Homocysteine (Hcy) is a non-essential amino acid that is derived from the breakdown of dietary methionine. Hyperhomocysteinemia (HHcy) is an independent risk factor for a variety of chronic diseases, especially neurodegenerative conditions. To better understand the role of HHcy in the pathogenesis of neurodegenerative disorders, we investigated the effect of Hcy on the proliferation and activation of microglia Bv2 cells. Cells were treated with six different Hcy concentrations: 0, 50, 100, 300, 500, and 1000 A mu M for different time periods (8, 12, 16, 24, and 48 h). The morphology of Bv2 cells was observed, and cell activity and proliferation were detected.

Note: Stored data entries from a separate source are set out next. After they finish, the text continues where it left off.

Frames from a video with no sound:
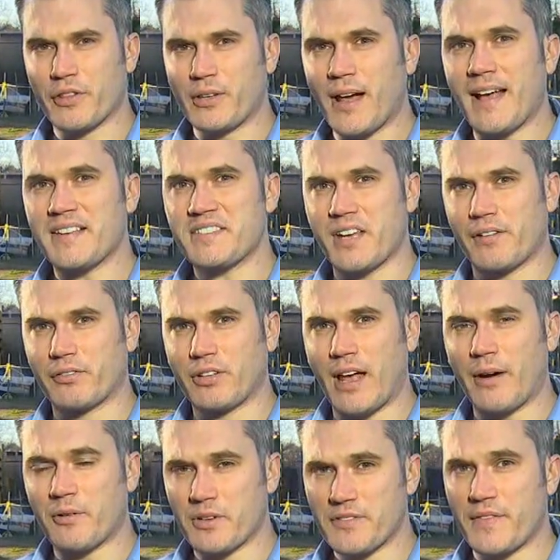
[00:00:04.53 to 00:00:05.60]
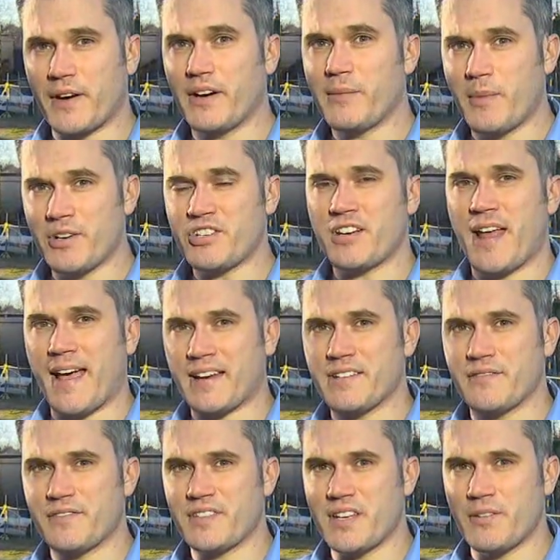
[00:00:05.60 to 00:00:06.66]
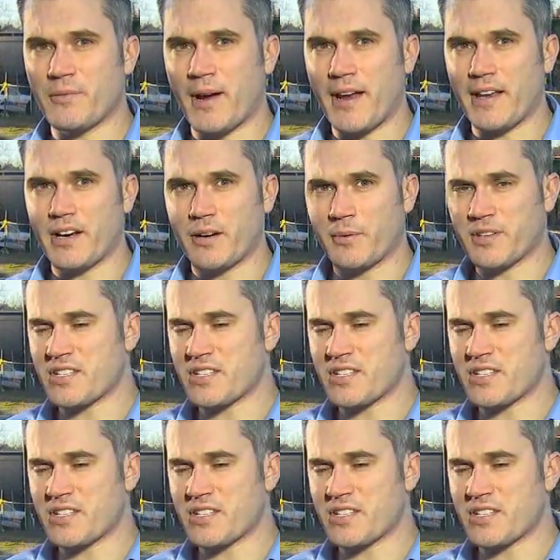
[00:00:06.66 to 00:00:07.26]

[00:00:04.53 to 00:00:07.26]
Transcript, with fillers: for the last several hours. Very much an active scene right here.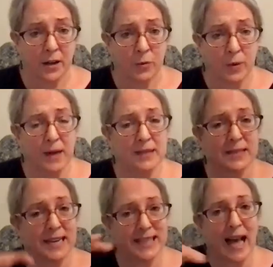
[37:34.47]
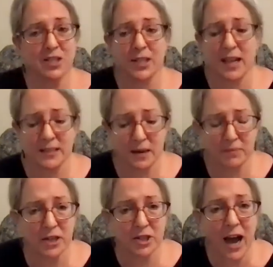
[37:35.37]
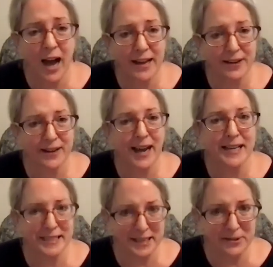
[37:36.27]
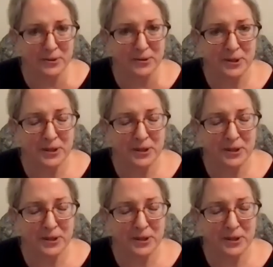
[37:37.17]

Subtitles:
we must attach that to a much higher ideal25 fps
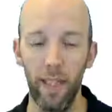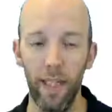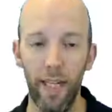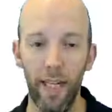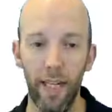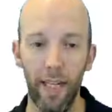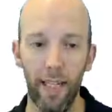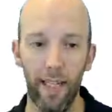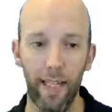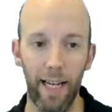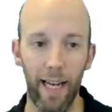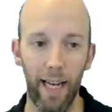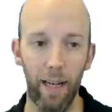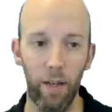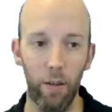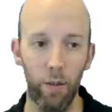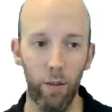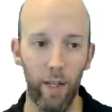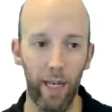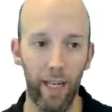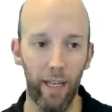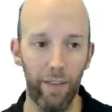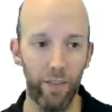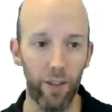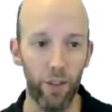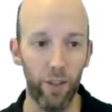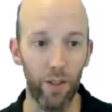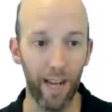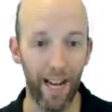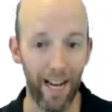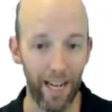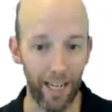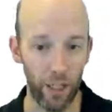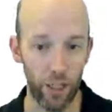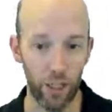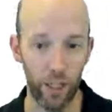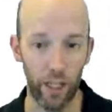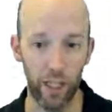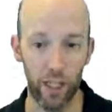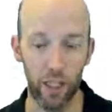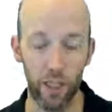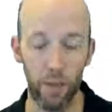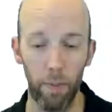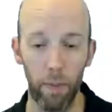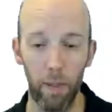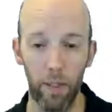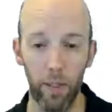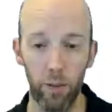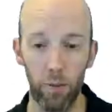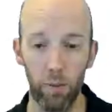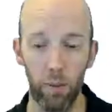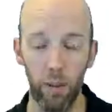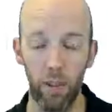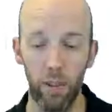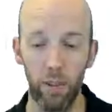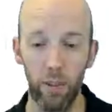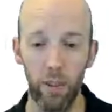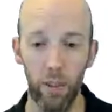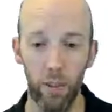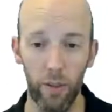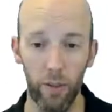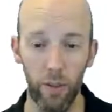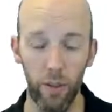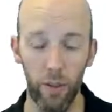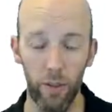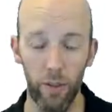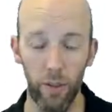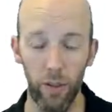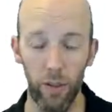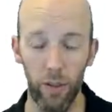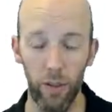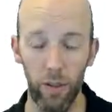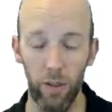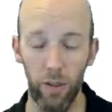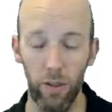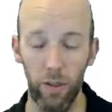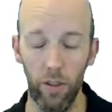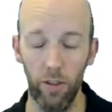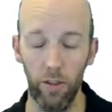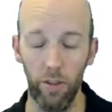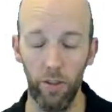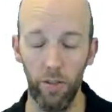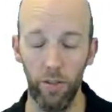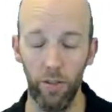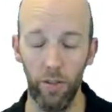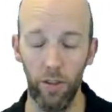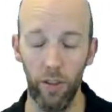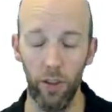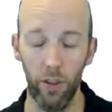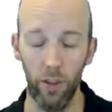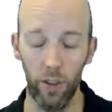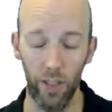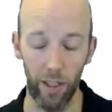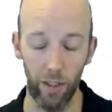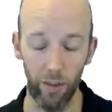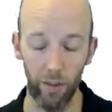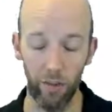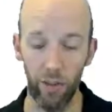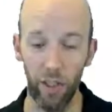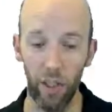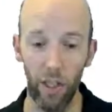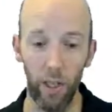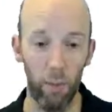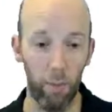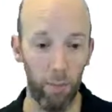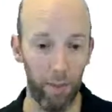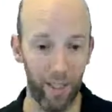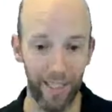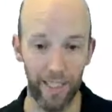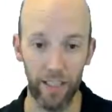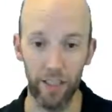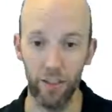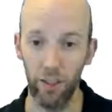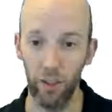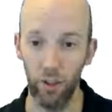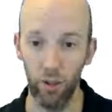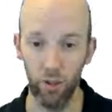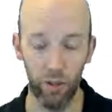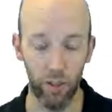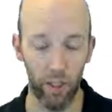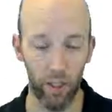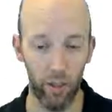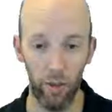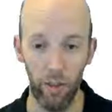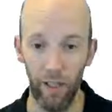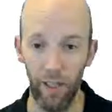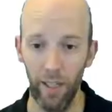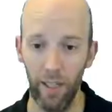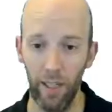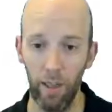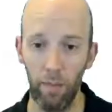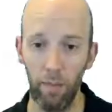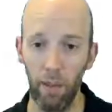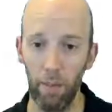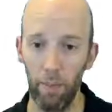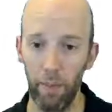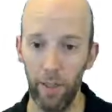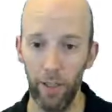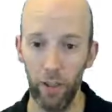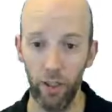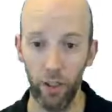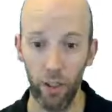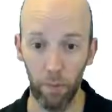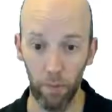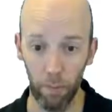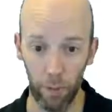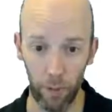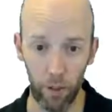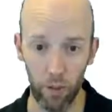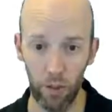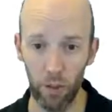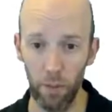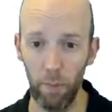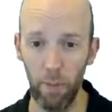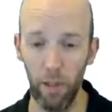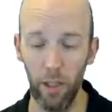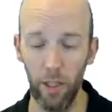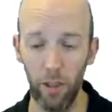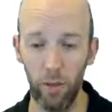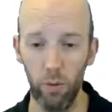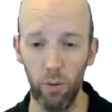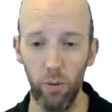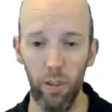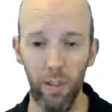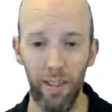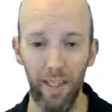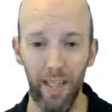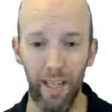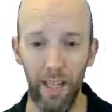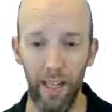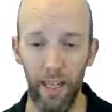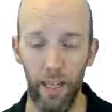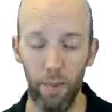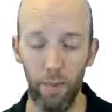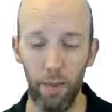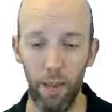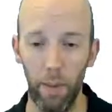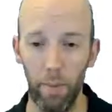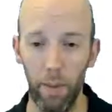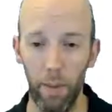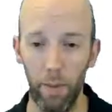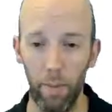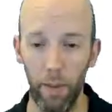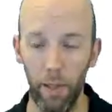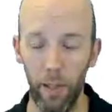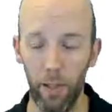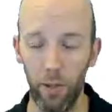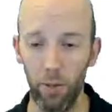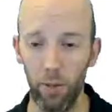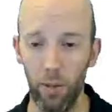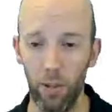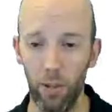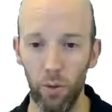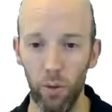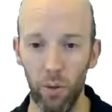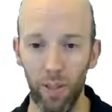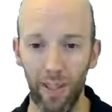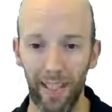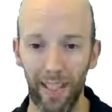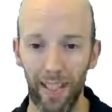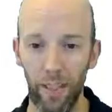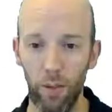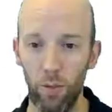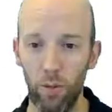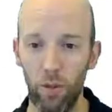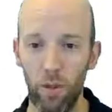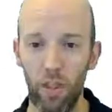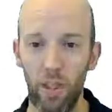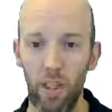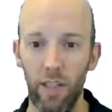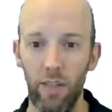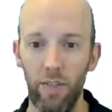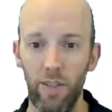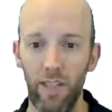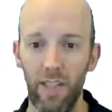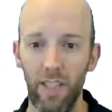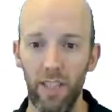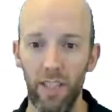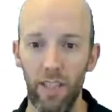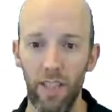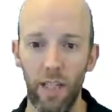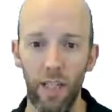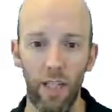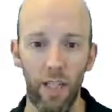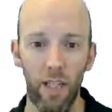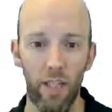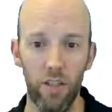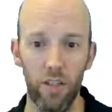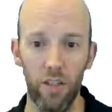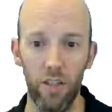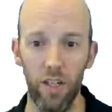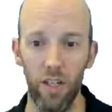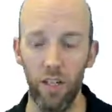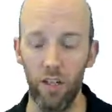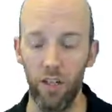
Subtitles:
Now, if you can change the password to yourself, please do so. That might be your computer password, it might be a password to a cloud service such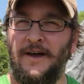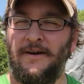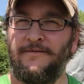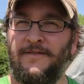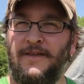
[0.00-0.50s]

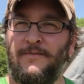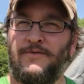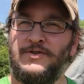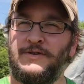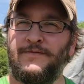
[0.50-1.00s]
of the
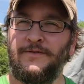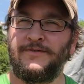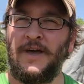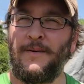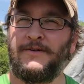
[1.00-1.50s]
beautiful
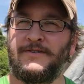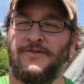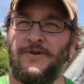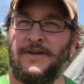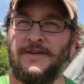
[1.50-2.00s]
Thomas
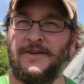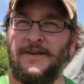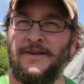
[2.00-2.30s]
CreekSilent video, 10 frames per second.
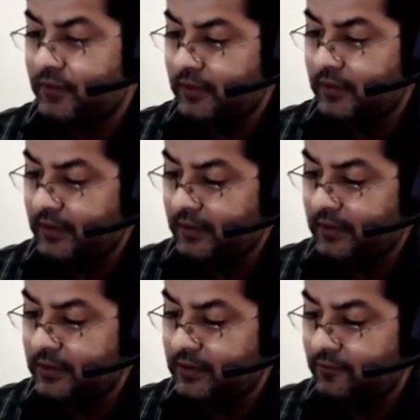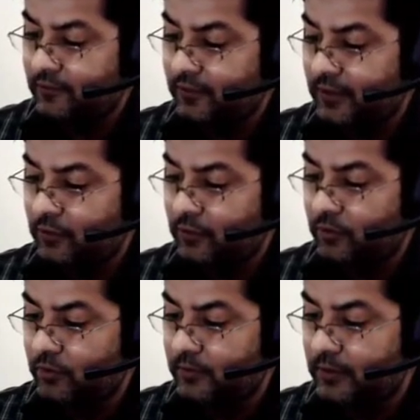and D square
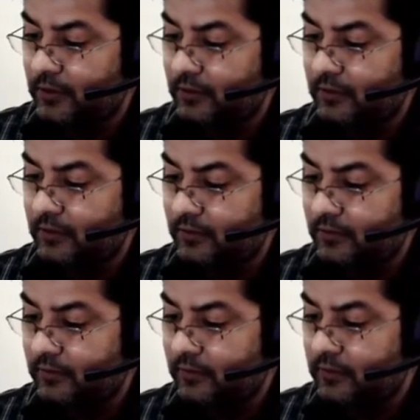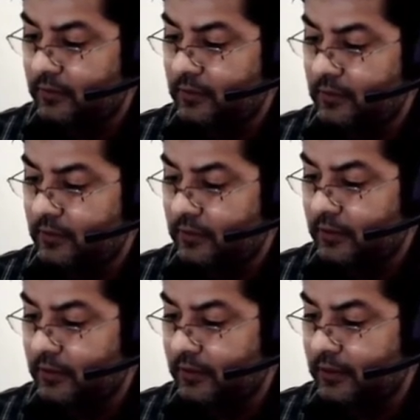common.
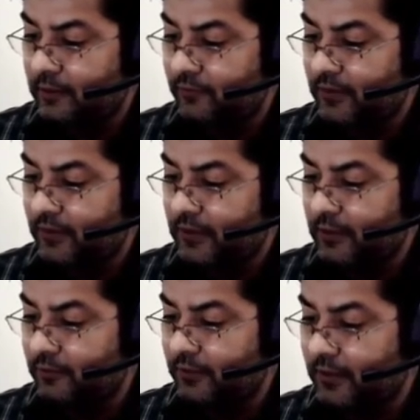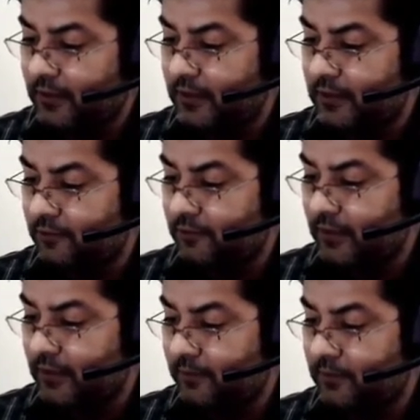Again we have K
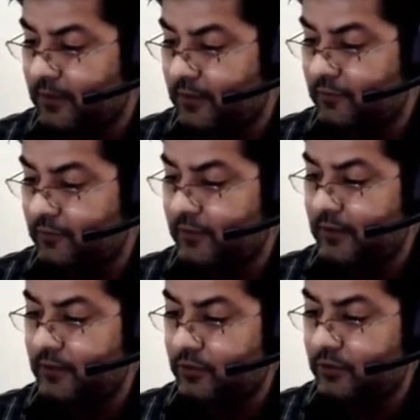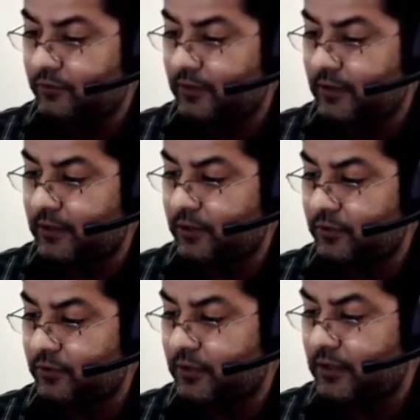square plus 1. So we can
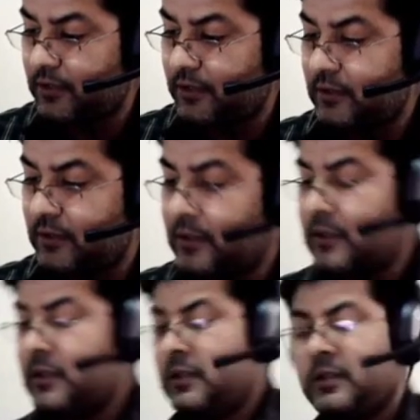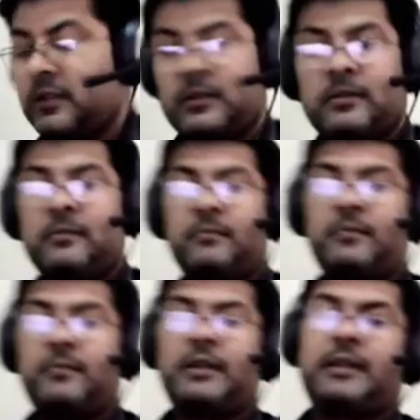reduce this
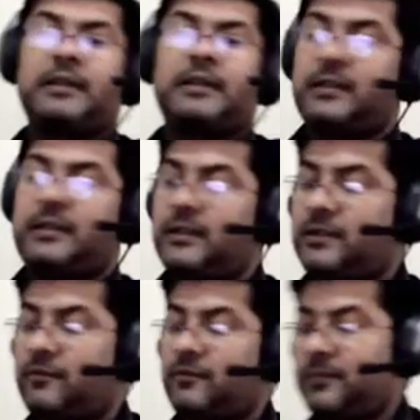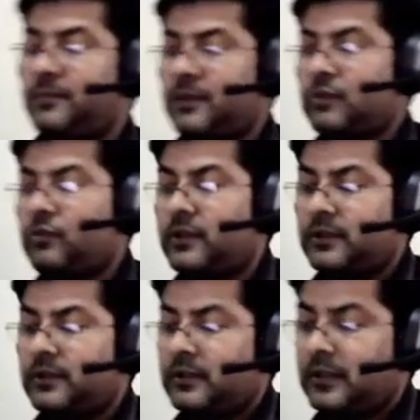brackets K square plus
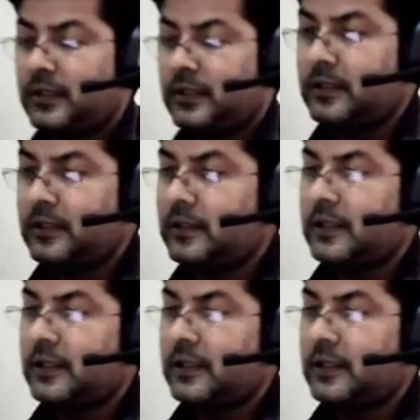1, and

Cell migration and secretion of pro-inflammatory cytokines were detected by the scratch wound assay, the transwell assay, and ELISA, respectively. The effect of Hcy on Bv2 proliferation occurred earlier (< 24 h, especially 16 h) after treatment with concentrations between 100 and 300 mu M, and there was no cytotoxicity to Bv2 cells. Meanwhile, functional assays suggested that Hcy not only promoted Bv2 secretion of the pro-inflammatory cytokines IL-1 beta, TNF-alpha, and IL-6, but also enhanced Bv2 migration and invasion, with 100 mu M being the most effective concentration. In summary, Bv2 proliferation and activation can be promoted by short-term treatment with low-dose Hcy.